Another family of beetles besides the Lampyrids, or glow-worms, is celebrated for the brilliant luminescence of some of its species. These are the click-beetles, or Elaterids [(see Fig. 22, C)]. In South America there are upwards of a hundred species of this group, showing various degrees of luminosity. The "Cucujos" (Pyrophorus noctilucus) of tropical America is one of the most abundant and largest. It is as much as an inch and a half long, and has three "lamps," or luminous organs, one on each side of the body and one below the tail. The light given off is extremely beautiful, and the live insects are used by the women for ornament and by the country-folk as lamps on nocturnal excursions. Erroneously the term "fire-fly" is applied to these beetles; it should be reserved for the little Italian Luciola, which swarms, as countless thousands of dancing lights, in the nights of early summer over the marsh lands of North Italy. I have seen it at the end of June as far north as Bonn, on the Rhine. In Australia a small true "fly"[7]—that is to say, a two-winged fly or Dipteron like our gnats, midges, and house-flies—is known, the maggot of which is luminous. And in New Zealand there is another of which both the maggot and the perfect insect are luminous. The grub is called the New Zealand glow-worm.[8]
[7] Known to entomologists as Ceroplatus mastersi.
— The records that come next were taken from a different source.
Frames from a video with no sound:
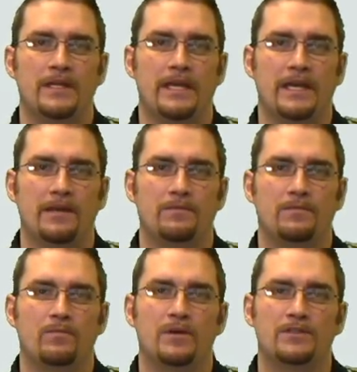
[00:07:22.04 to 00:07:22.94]
And
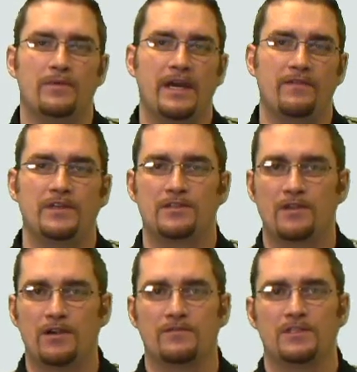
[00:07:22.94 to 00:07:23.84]
once we have these
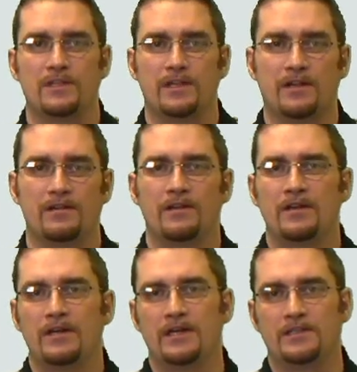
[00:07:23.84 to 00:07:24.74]
curves in here,
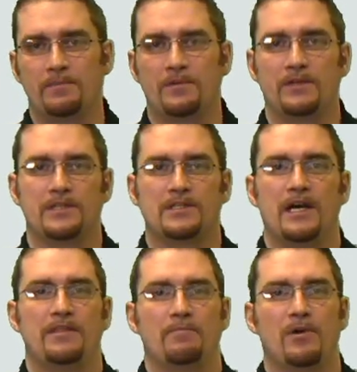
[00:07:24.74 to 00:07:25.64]
I typically
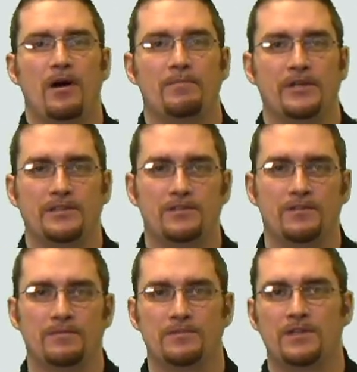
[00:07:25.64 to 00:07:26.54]
assign the properties to
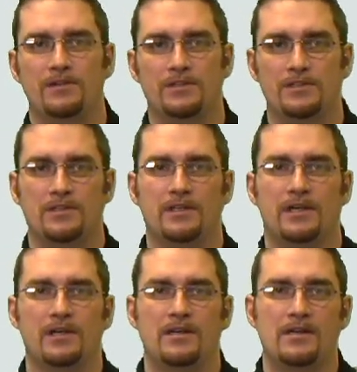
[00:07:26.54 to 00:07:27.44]
them. So you're just
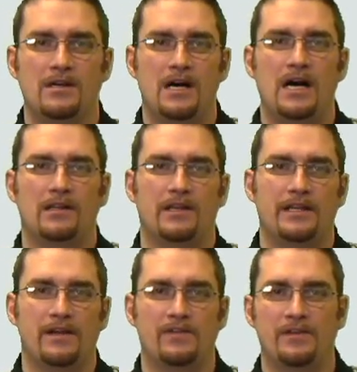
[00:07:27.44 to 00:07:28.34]
gonna
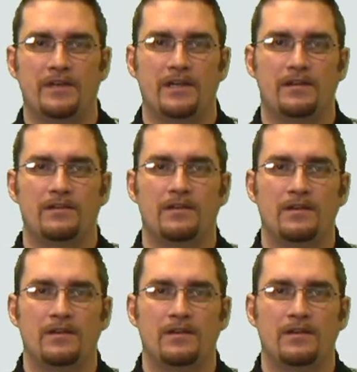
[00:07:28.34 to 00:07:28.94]
highlight everything.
[8] Boletophila luminosa of entomologists.
There are grounds for believing that the luminescence of some of these insects serves them not to attract one another, but to scare would-be predatory foes, such as birds, bats, and reptiles. I have heard a story (which I should like to have confirmed) that in some part of tropical Asia a certain kind of bird collects half a dozen or so of a species of glow-worm and places them at the entrance to its nest, so as to scare nocturnal animals which might attack its eggs or its young. It is a noteworthy fact that a point of light in the dark may act in two opposite ways on animals which see it—either it attracts or it repels them. The physiologist calls this positive and negative "photo-taxis" (light-guidance). And we have the similarly positive and negative influence of chemical taste and smell, called "chemo-taxis," and a similarly contrasted positive and negative "hygrotaxis," or directive influence of moisture upon the movements of animals and plants.
CHAPTER XXVI
FROM APE TO MAN
THE recent discoveries of the actual bones of very early races of man raise again a general interest in the inquiry as to what are the actual differences of structure between men and apes, and what were probably the steps by which, as the result of "survival of the fittest," some early man-like apes became ape-like men. The question also arises as to how long ago the transition actually took place, and whether it was a very gradual or a rapid one. We are to-day in possession of some important facts bearing upon this inquiry which were unknown to Huxley when he wrote his ever-memorable essay on "Man's Place in Nature," and triumphantly closed the controversy between himself and Sir Richard Owen. That was nearly fifty years ago.